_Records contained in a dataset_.

◇ ◇ ◇ ◇ ◇

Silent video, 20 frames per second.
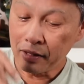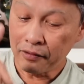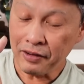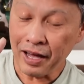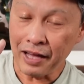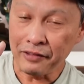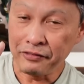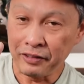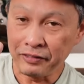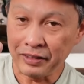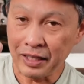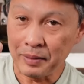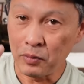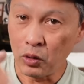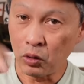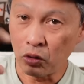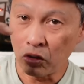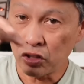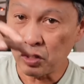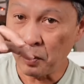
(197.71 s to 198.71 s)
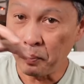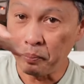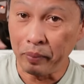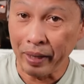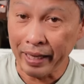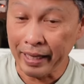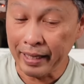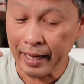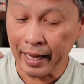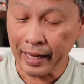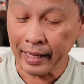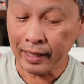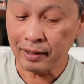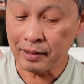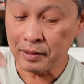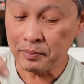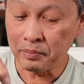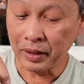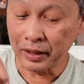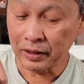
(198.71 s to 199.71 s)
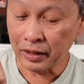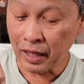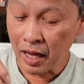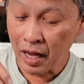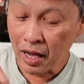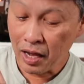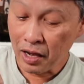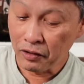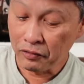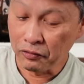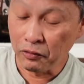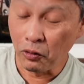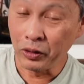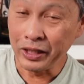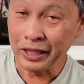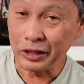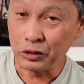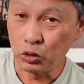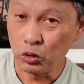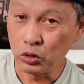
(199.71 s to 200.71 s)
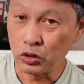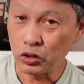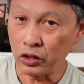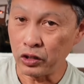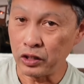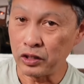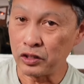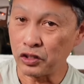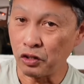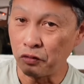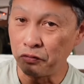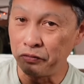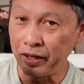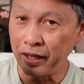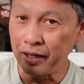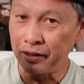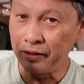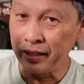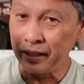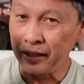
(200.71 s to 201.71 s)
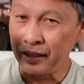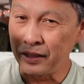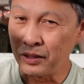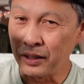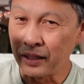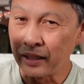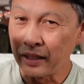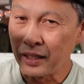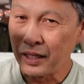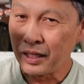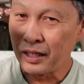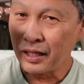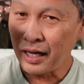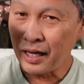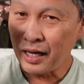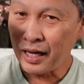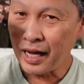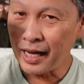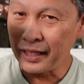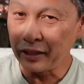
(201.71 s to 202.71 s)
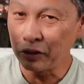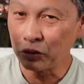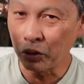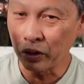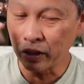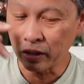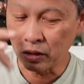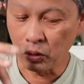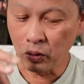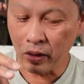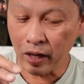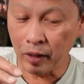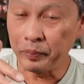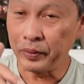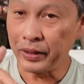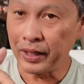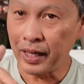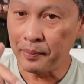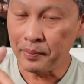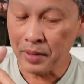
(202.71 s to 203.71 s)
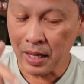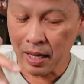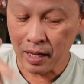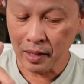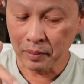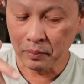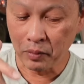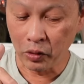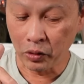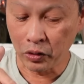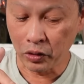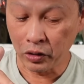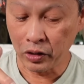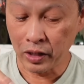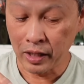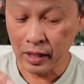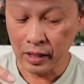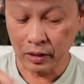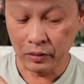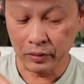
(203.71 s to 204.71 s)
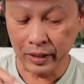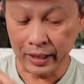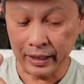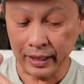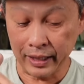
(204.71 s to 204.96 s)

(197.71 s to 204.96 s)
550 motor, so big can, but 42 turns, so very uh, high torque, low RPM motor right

◇ ◇ ◇ ◇ ◇

_Directions_. Copy every record character for character. Skip the pictures.

_Response area_.
Silent video, 20 frames per second.
(197.71 s to 198.71 s)
(198.71 s to 199.71 s)
(199.71 s to 200.71 s)
(200.71 s to 201.71 s)
(201.71 s to 202.71 s)
(202.71 s to 203.71 s)
(203.71 s to 204.71 s)
(204.71 s to 204.96 s)

(197.71 s to 204.96 s)
550 motor, so big can, but 42 turns, so very uh, high torque, low RPM motor right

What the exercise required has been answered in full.